What happens if we sample the signal at a frequency that is lower that the Nyquist rate? We will have aliasing. Sample rate frequency should be at least bigger than $2*f_{max}$.

I understand that part but I'm confused how that will look like. Can someone help me with that?

• Hi! Um, yes, you probably have some slides and a textbook that say that aliasing will happen. It's very likely that these have illustrations. If you can, read these – it's easier to stay within a given didactic framework than getting to know a new notation for stuff for every question :) basically, it's just a fold-over en.wikipedia.org/wiki/Nyquist%E2%80%93Shannon_sampling_theorem – Marcus Müller Jan 20 '18 at 13:22
• Here is a sound illustration with aliasing ews.illinois.edu/~serwy/aliasing The assertion "I have signal with frequency of 15Hz" is not quite precise. Is that a mere sine, or the maximum frequency of a signal? – Laurent Duval Jan 20 '18 at 13:37

You have aliasing for sampling signals of any frequency: a signal of 5Hz sampled at 20Hz is indistinguishable from a signal of 15Hz of opposite phase.

It's common in audio usage to work with "lowpass signals" only and consider "aliasing" for frequencies more distant from DC, but in reality sampling of anything is ambiguous by multiples of the sample frequency regardless of the original signal. You can perfectly well sample signals of 15Hz with a sampling frequency of 20Hz as long as you make sure that the signal only contains frequencies between 10Hz and 20Hz (for example).

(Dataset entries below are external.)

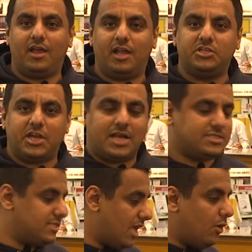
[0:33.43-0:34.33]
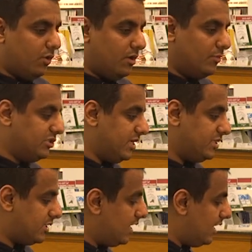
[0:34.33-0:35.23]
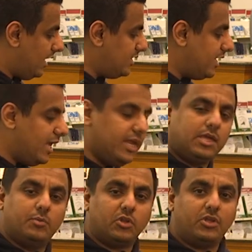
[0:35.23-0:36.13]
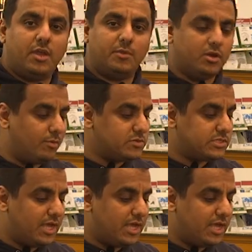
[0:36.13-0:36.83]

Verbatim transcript: الجهاز او المنتج عندنا هنا كيبورد جيمنج وماوسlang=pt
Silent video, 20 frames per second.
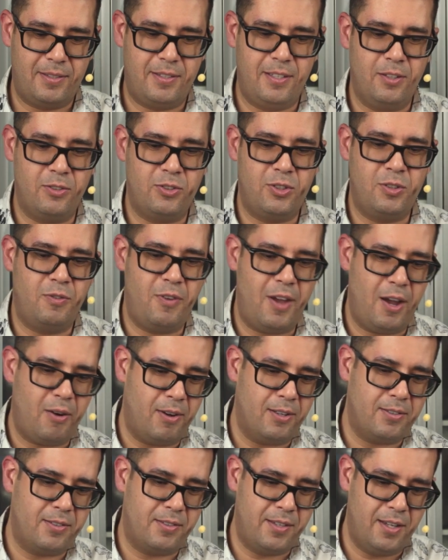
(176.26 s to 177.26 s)
se não tiver
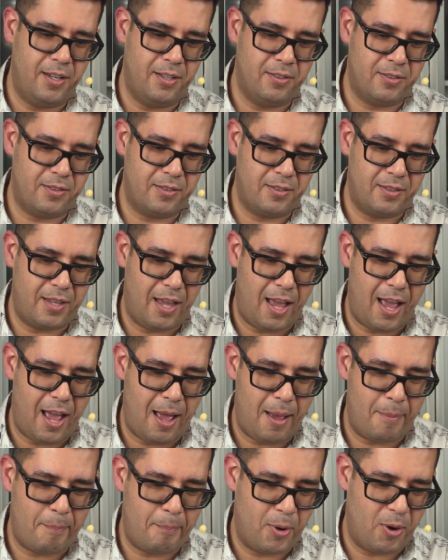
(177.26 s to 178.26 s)
400,
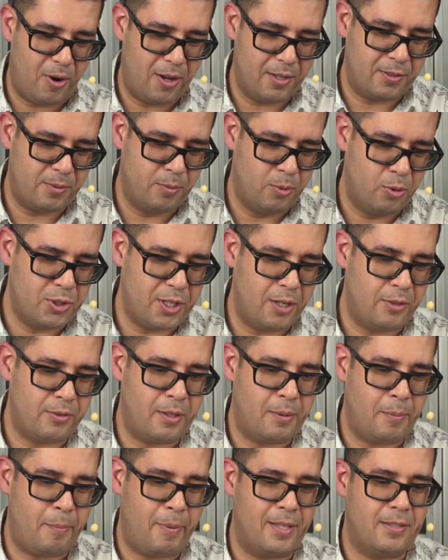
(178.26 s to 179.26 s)
está próximo, ou já
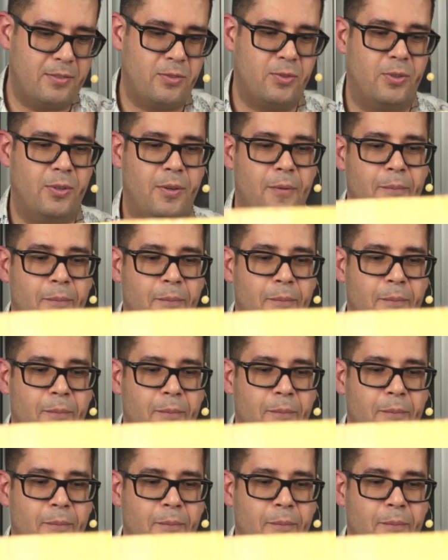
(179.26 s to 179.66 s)
ultrapassou.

For any detected signal component, increasing/decreasing its frequency by multiples of the sampling frequency will not cause any change at the sampled time points. Hence you want to prefilter the signal such that adding multiples of the sampling frequency to any signal component leads to something that cannot be present in the signal: that way the sampled values represent the signal uniquely.